## Task directions
Your copy should hold only the lines from the one with "[00:02:43.80]" to the one with "[00:02:42.76 to 00:02:53.43]", both included, each exactly as it stands below, with no pictures.

## Data extracts

- Opening Delimiter -

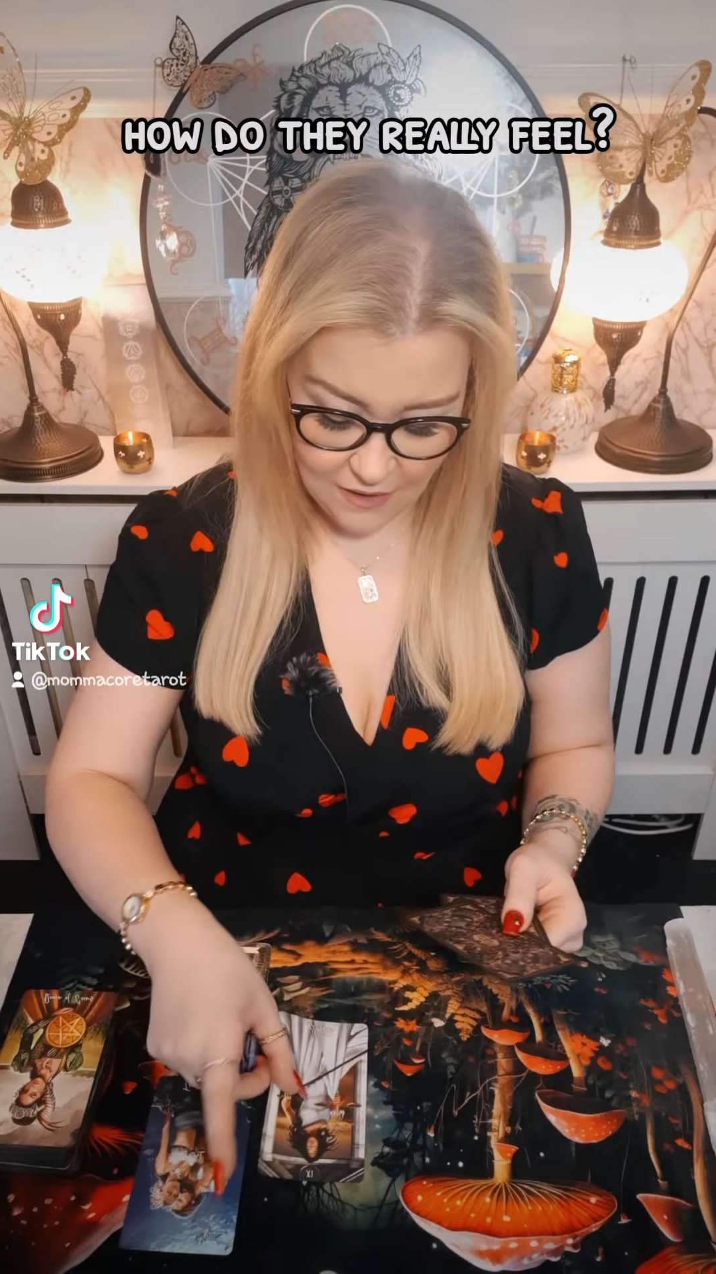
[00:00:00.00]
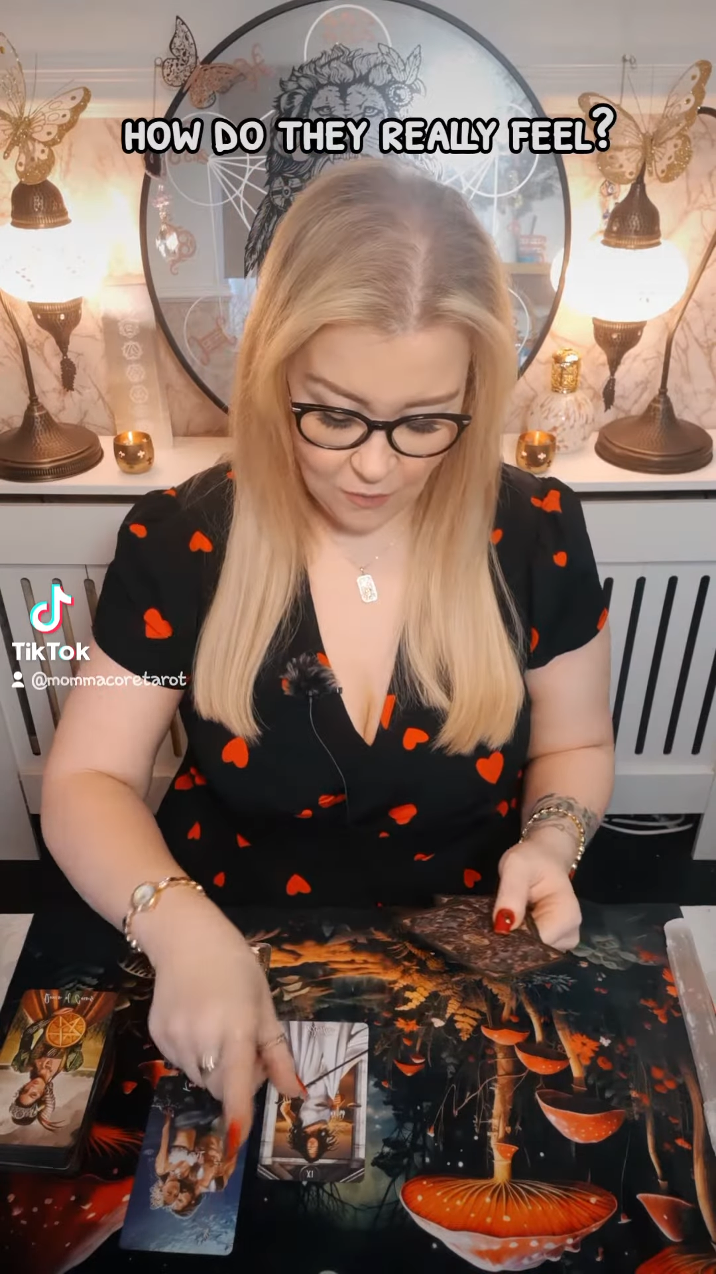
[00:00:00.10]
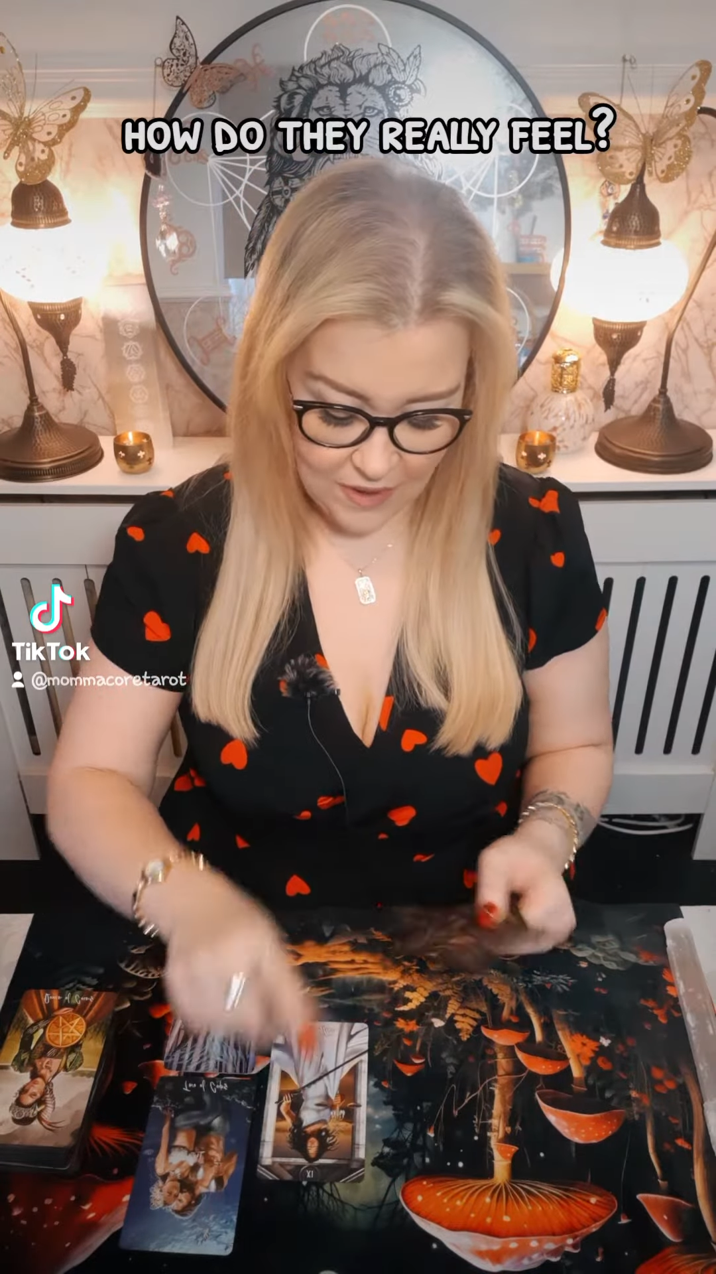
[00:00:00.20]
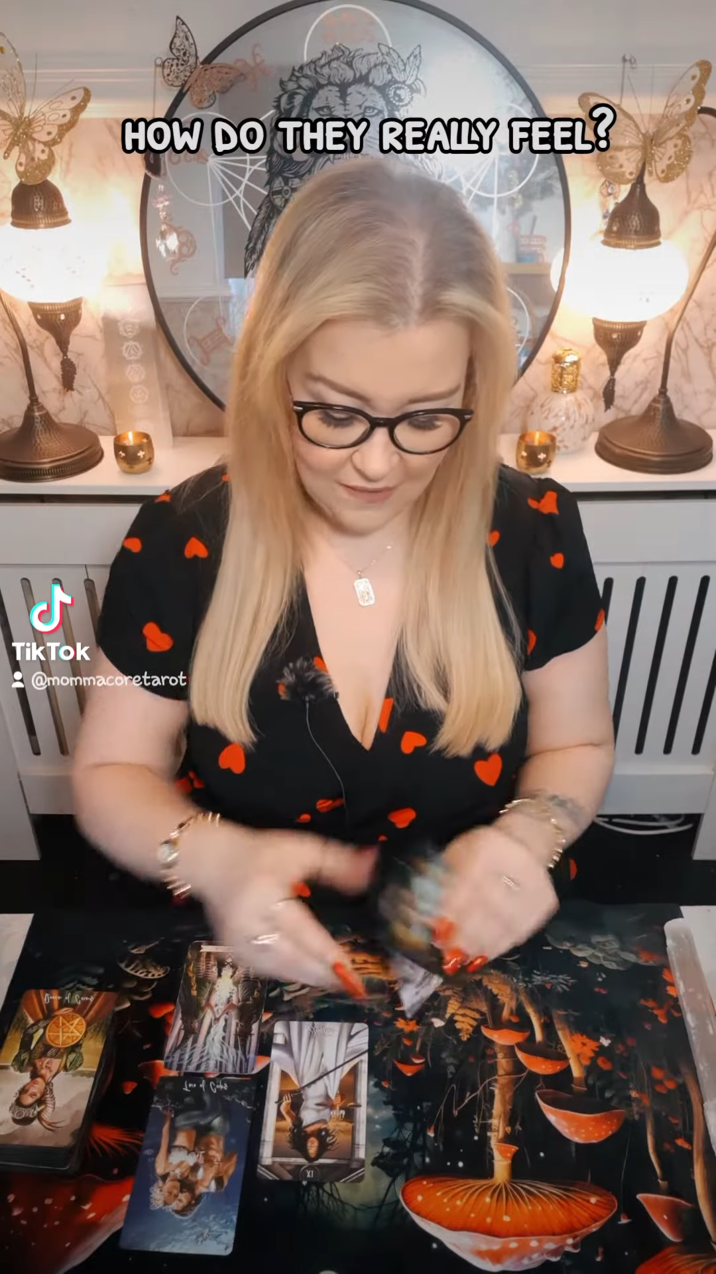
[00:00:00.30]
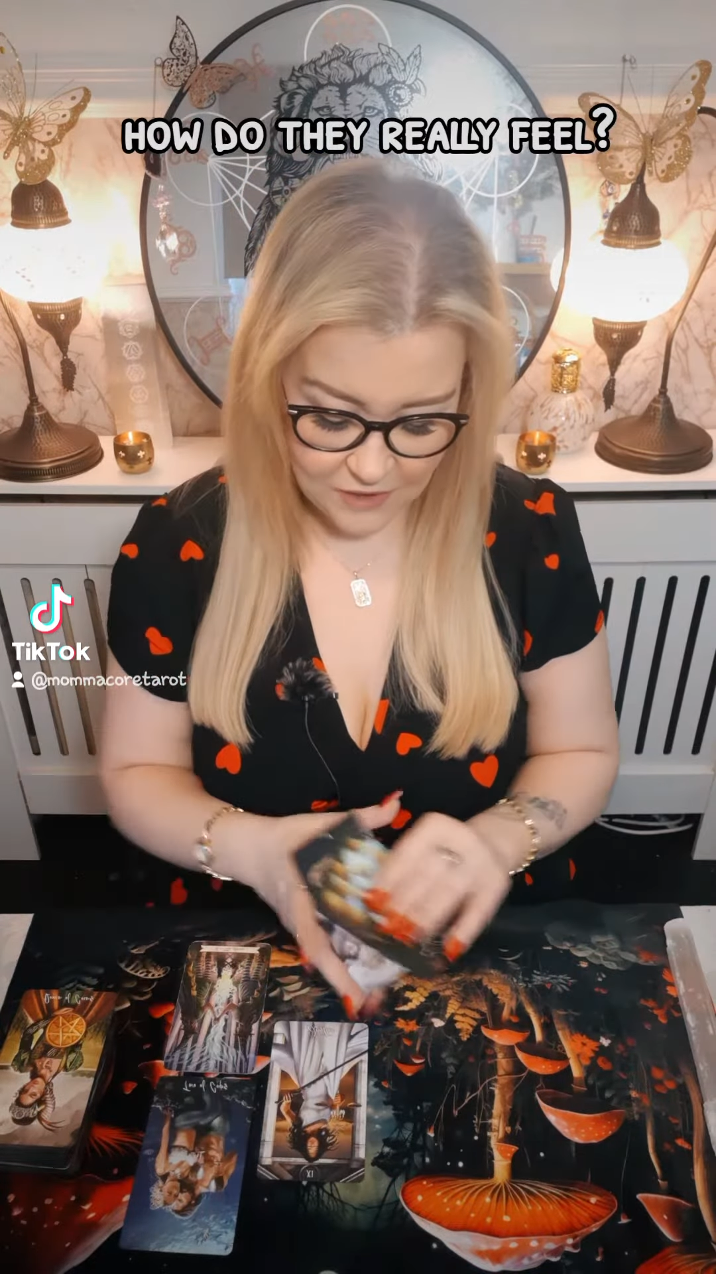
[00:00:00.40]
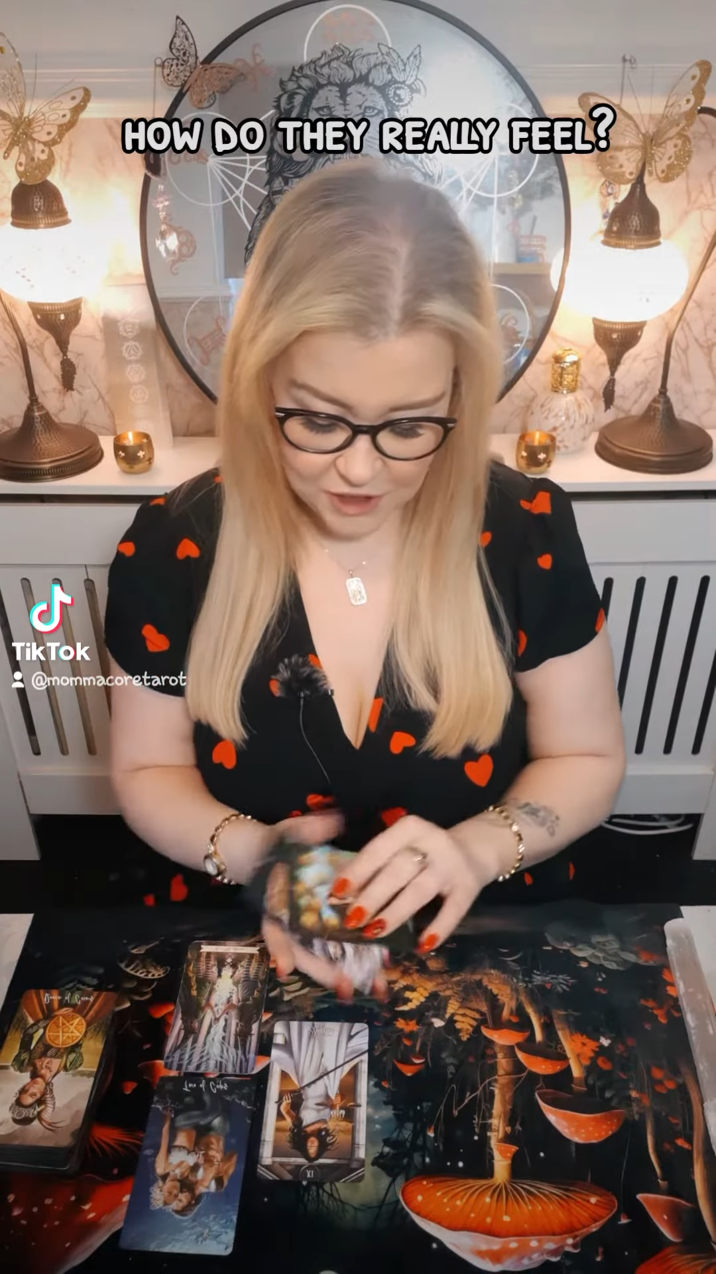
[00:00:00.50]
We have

- Closing Delimiter -
- Opening Delimiter -

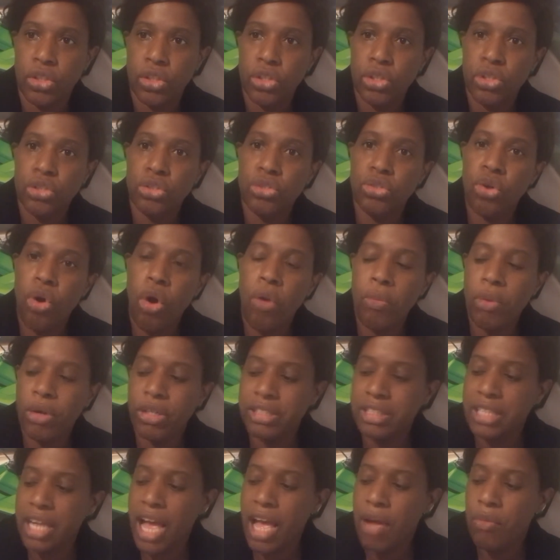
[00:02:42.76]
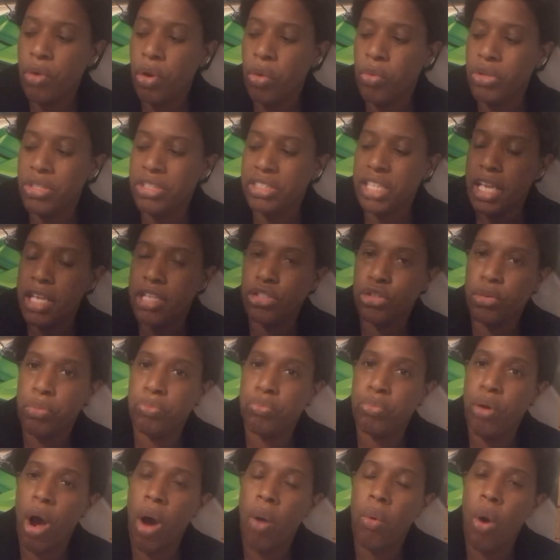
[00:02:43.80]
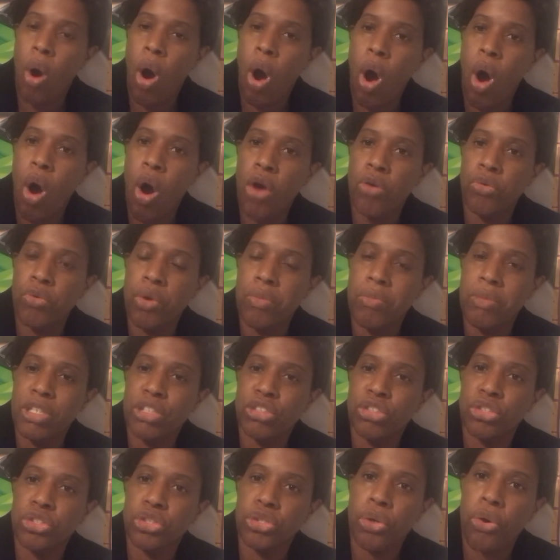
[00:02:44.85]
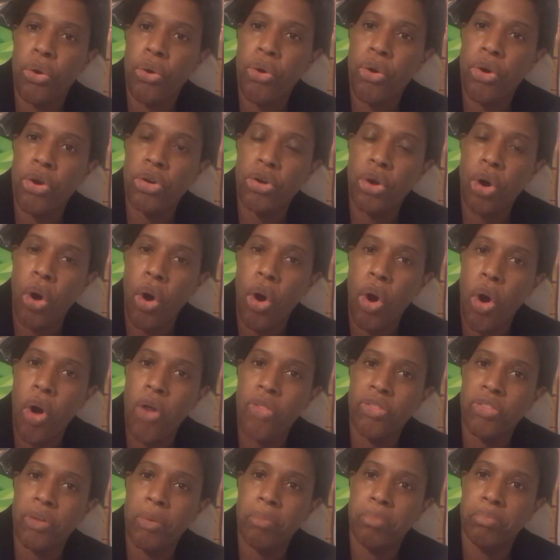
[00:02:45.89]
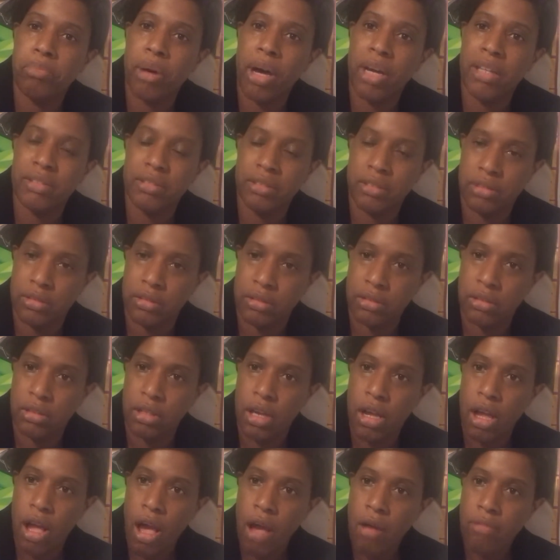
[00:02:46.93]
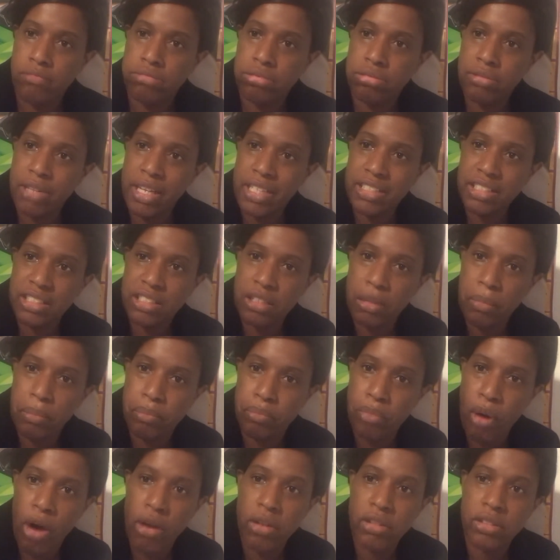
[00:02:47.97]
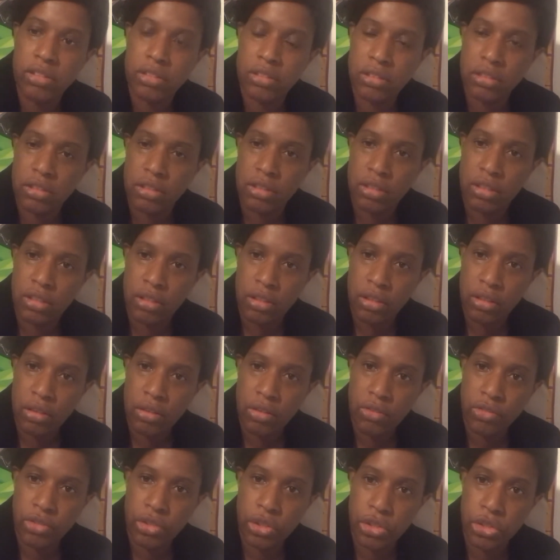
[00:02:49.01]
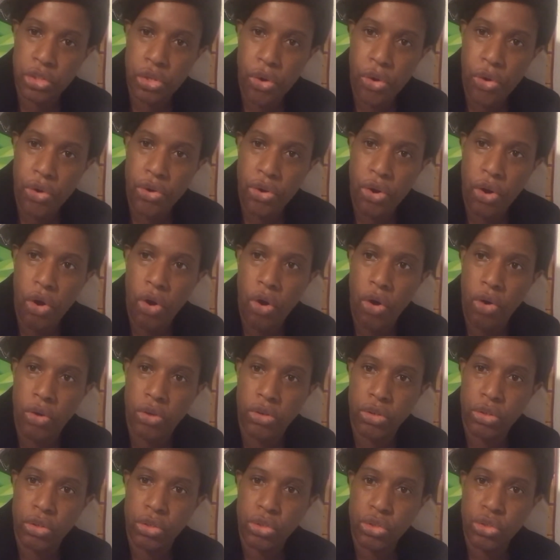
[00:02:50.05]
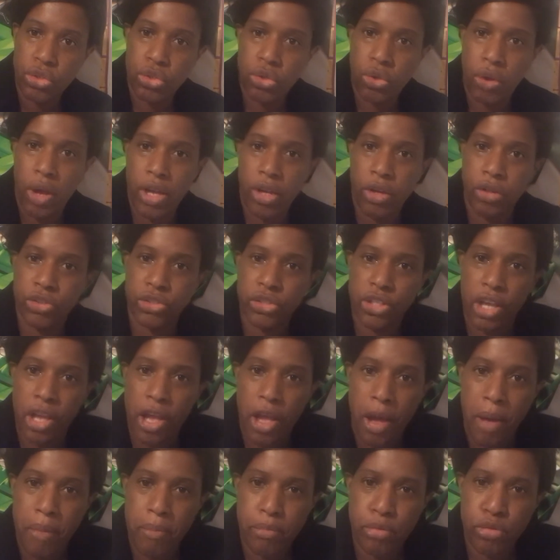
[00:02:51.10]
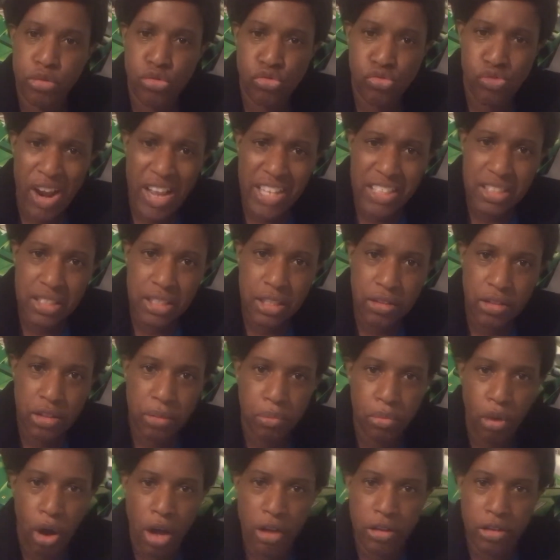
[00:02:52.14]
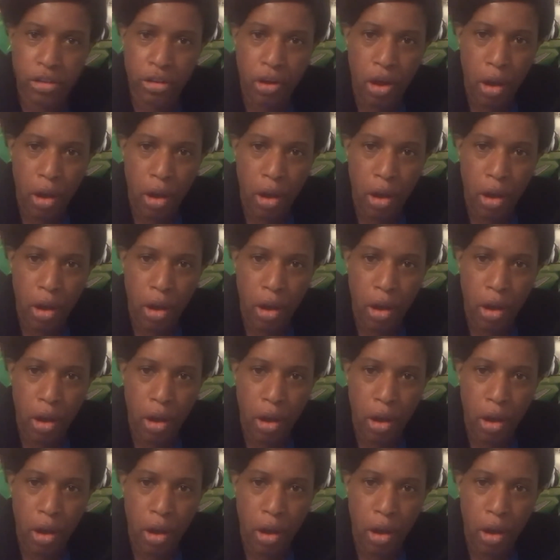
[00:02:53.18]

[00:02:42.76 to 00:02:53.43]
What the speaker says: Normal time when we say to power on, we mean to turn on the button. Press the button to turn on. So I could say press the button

- Closing Delimiter -

## Response
[00:02:43.80]
[00:02:44.85]
[00:02:45.89]
[00:02:46.93]
[00:02:47.97]
[00:02:49.01]
[00:02:50.05]
[00:02:51.10]
[00:02:52.14]
[00:02:53.18]

[00:02:42.76 to 00:02:53.43]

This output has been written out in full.